#### REQUIREMENT:
Extract, from the records beneath this instruction, each line that contains the word "second".

#### DATA SHOWN:
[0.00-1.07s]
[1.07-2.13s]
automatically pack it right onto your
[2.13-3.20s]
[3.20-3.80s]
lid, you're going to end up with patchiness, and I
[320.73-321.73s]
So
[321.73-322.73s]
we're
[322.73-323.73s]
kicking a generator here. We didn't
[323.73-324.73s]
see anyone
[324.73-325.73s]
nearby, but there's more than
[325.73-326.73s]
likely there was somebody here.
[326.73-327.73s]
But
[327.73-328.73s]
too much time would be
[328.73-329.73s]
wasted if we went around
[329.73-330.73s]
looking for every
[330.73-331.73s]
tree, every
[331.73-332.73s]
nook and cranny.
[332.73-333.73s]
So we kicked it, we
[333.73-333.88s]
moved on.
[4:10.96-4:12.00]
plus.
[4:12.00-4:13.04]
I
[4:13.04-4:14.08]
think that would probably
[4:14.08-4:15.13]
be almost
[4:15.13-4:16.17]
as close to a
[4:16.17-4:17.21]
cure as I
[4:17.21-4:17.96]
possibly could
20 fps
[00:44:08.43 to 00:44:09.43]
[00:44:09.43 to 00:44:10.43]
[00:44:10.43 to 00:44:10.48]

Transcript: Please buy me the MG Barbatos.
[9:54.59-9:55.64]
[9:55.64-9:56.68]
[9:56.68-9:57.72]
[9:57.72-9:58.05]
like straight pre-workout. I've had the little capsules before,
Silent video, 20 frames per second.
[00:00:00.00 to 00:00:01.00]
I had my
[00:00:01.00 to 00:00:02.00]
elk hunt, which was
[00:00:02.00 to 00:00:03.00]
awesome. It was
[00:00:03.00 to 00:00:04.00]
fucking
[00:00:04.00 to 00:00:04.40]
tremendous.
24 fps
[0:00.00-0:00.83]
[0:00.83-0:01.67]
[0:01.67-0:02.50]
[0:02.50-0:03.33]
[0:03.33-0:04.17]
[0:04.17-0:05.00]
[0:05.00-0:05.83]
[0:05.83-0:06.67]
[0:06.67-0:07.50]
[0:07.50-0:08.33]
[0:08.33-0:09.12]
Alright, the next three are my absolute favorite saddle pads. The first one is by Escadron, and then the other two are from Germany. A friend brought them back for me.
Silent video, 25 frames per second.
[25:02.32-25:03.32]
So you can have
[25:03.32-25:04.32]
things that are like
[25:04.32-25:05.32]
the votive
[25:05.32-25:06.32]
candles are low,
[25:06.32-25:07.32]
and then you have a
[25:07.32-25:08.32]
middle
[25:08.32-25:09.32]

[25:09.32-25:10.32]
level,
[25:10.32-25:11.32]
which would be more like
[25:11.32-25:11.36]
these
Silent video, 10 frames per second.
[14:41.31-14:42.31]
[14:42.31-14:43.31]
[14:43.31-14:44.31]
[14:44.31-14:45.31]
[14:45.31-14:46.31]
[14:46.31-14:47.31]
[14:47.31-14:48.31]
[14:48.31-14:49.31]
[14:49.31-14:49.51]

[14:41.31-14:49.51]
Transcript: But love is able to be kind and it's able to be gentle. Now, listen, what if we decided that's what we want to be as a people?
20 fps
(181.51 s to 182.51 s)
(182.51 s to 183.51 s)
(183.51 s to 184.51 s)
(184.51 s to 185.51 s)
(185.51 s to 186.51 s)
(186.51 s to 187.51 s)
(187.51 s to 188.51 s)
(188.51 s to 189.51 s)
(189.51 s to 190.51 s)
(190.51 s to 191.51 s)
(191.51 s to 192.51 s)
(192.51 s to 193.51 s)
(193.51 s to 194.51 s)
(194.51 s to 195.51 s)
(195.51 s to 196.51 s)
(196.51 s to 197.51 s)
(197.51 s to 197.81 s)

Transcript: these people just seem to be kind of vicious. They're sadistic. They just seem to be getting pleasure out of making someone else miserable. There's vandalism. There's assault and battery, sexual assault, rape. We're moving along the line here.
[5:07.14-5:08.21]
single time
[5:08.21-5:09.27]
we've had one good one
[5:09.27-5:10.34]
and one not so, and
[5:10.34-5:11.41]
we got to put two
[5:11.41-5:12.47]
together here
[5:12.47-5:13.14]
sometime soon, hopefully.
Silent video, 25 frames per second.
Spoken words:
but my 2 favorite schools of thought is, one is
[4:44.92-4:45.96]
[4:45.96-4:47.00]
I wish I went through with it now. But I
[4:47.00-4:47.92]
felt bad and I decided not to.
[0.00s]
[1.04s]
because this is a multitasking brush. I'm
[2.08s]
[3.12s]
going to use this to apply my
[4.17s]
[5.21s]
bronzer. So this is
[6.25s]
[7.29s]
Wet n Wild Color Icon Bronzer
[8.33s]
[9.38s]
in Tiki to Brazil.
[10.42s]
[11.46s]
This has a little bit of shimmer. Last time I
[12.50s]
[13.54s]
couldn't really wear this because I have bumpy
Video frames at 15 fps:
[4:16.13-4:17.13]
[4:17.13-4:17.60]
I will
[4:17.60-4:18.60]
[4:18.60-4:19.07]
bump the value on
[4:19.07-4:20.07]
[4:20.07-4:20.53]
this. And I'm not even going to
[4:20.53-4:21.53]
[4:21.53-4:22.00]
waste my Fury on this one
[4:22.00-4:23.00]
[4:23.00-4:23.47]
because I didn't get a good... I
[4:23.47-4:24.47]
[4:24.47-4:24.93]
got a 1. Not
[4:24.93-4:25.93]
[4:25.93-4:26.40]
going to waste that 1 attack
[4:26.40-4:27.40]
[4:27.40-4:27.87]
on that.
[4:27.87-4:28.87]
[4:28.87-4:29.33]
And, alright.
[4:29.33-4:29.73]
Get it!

#### COMPLETED EXERCISE:
Silent video, 20 frames per second.
Silent video, 25 frames per second.
Silent video, 10 frames per second.
Silent video, 25 frames per second.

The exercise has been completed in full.